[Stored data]
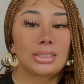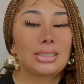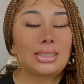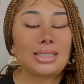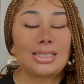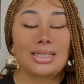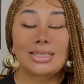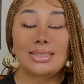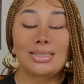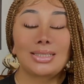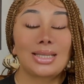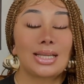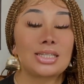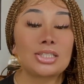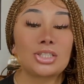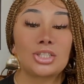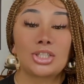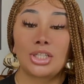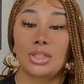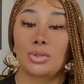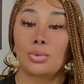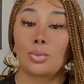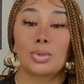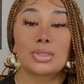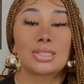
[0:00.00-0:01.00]
The
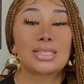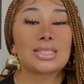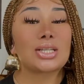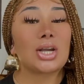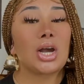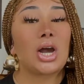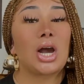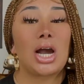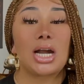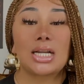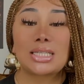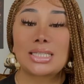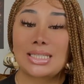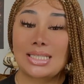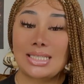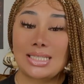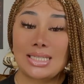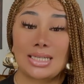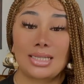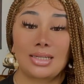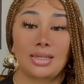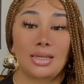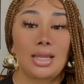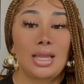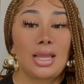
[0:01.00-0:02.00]
attention was
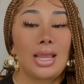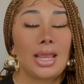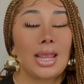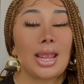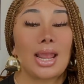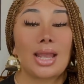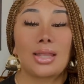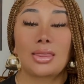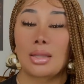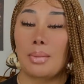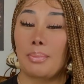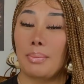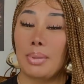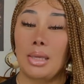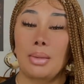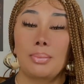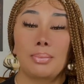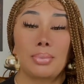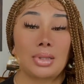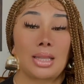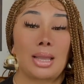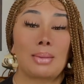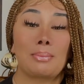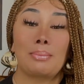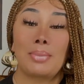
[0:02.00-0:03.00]
constant. And the
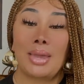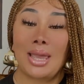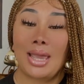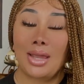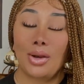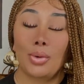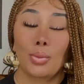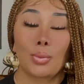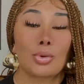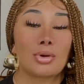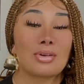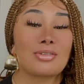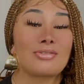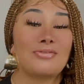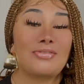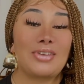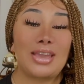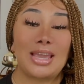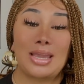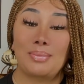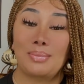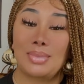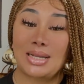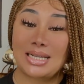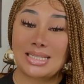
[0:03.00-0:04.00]
people I met were
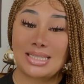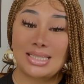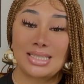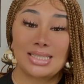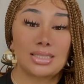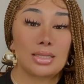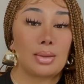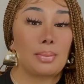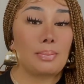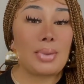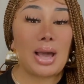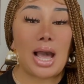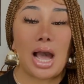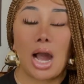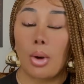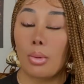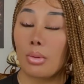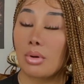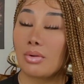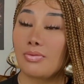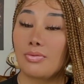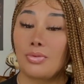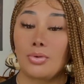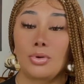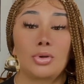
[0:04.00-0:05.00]
famous,
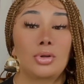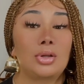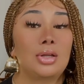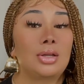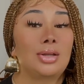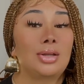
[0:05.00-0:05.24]
powerful,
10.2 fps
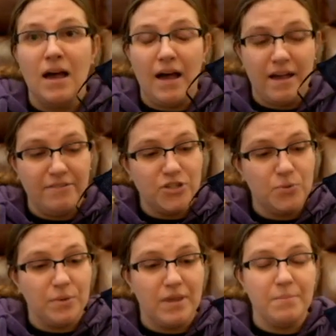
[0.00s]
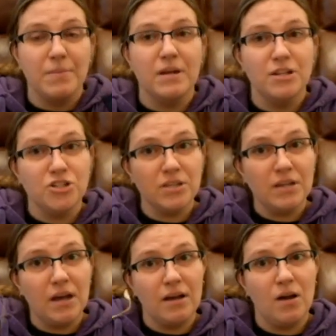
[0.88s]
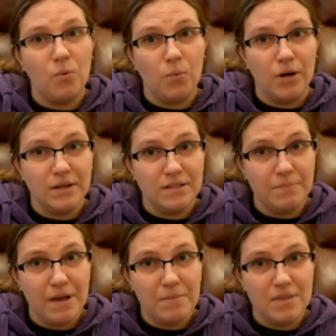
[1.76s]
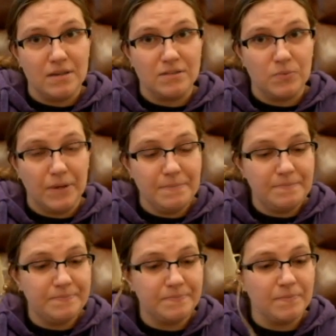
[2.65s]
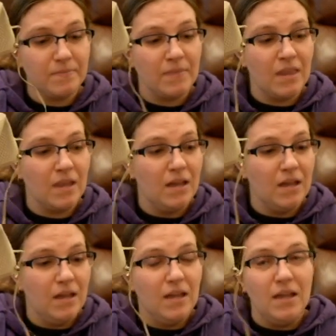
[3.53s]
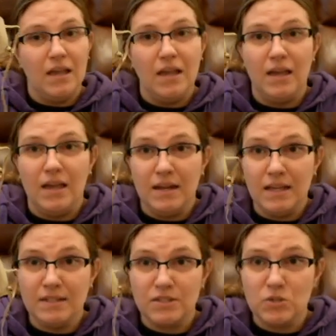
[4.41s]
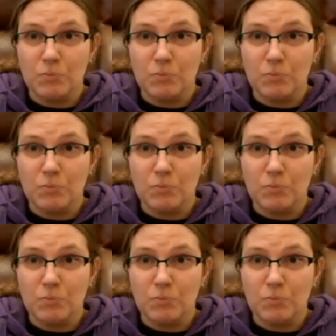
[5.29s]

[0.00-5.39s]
I have two of them. Initially, I got work to buy me this one, and it's the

Aim of the exercise ->
For this exercise, transcribe the data exactly but without its pictures.

Output ->
[0:00.00-0:01.00]
The
[0:01.00-0:02.00]
attention was
[0:02.00-0:03.00]
constant. And the
[0:03.00-0:04.00]
people I met were
[0:04.00-0:05.00]
famous,
[0:05.00-0:05.24]
powerful,
10.2 fps
[0.00s]
[0.88s]
[1.76s]
[2.65s]
[3.53s]
[4.41s]
[5.29s]

[0.00-5.39s]
I have two of them. Initially, I got work to buy me this one, and it's the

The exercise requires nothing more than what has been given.